• _TO DO_
Produce an exact transcription of the listing below, omitting the pictures.

==============================

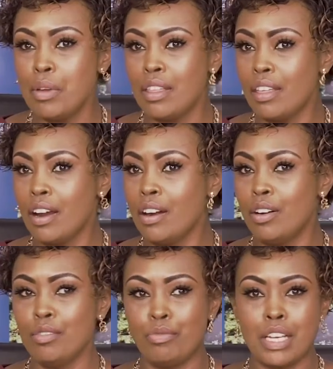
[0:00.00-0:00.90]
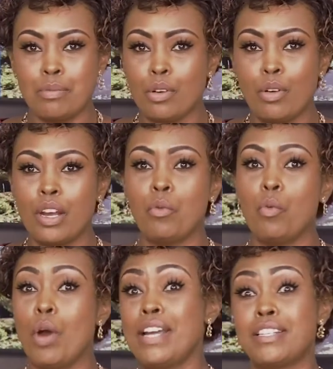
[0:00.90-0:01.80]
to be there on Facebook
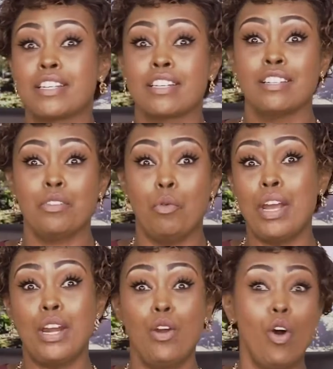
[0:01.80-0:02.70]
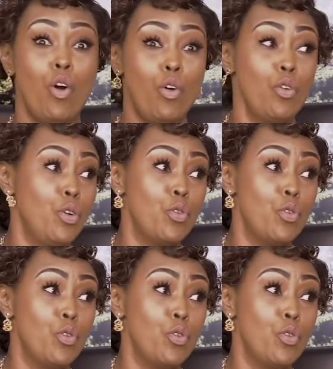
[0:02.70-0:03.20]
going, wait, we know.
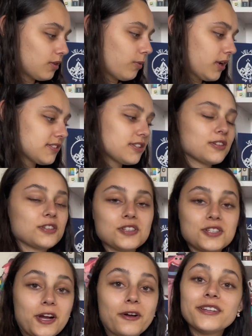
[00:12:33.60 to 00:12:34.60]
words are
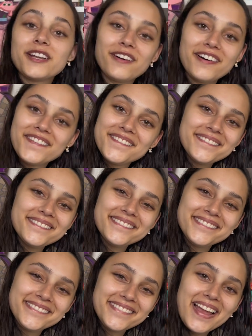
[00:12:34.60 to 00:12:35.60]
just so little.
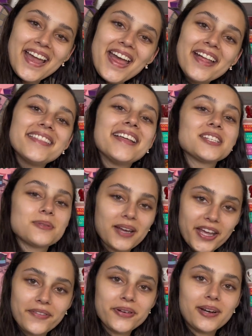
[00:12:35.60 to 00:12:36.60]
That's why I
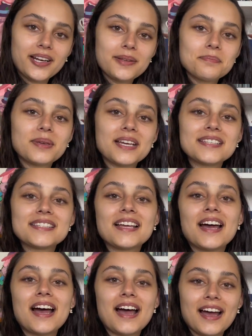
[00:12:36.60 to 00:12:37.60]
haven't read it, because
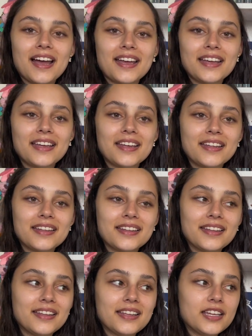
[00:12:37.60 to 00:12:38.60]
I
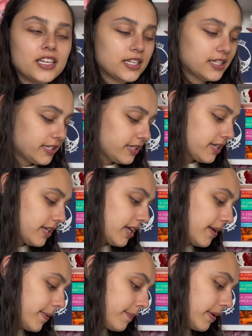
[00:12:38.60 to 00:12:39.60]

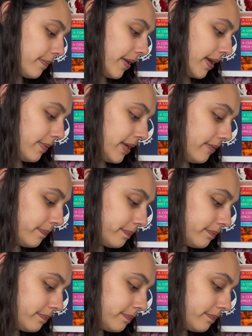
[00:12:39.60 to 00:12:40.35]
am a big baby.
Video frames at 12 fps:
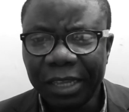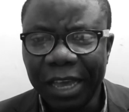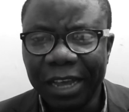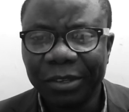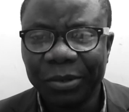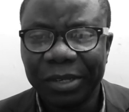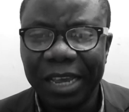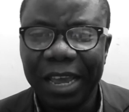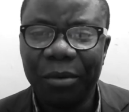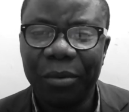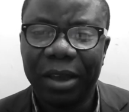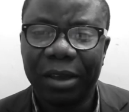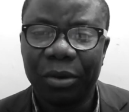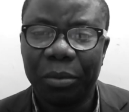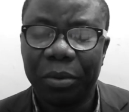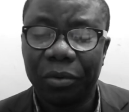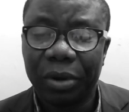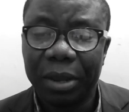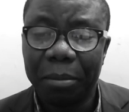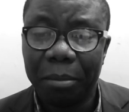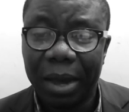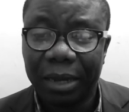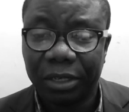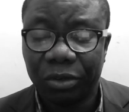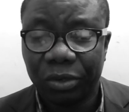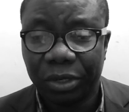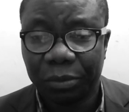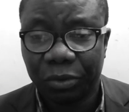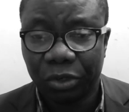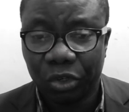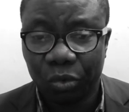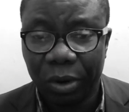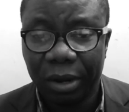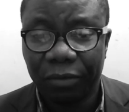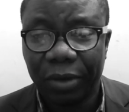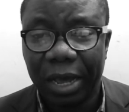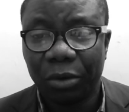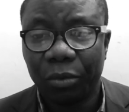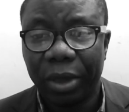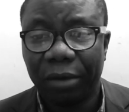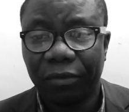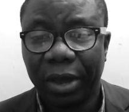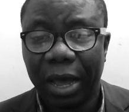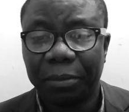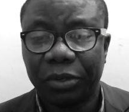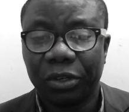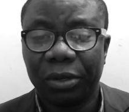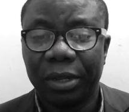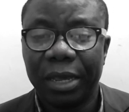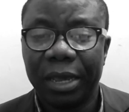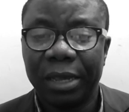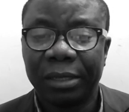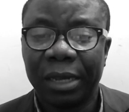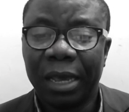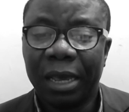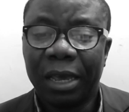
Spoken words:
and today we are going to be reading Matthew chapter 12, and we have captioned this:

==============================

• _RESPONSE BELOW_
[0:00.00-0:00.90]
[0:00.90-0:01.80]
to be there on Facebook
[0:01.80-0:02.70]
[0:02.70-0:03.20]
going, wait, we know.
[00:12:33.60 to 00:12:34.60]
words are
[00:12:34.60 to 00:12:35.60]
just so little.
[00:12:35.60 to 00:12:36.60]
That's why I
[00:12:36.60 to 00:12:37.60]
haven't read it, because
[00:12:37.60 to 00:12:38.60]
I
[00:12:38.60 to 00:12:39.60]

[00:12:39.60 to 00:12:40.35]
am a big baby.
Video frames at 12 fps:
Spoken words:
and today we are going to be reading Matthew chapter 12, and we have captioned this:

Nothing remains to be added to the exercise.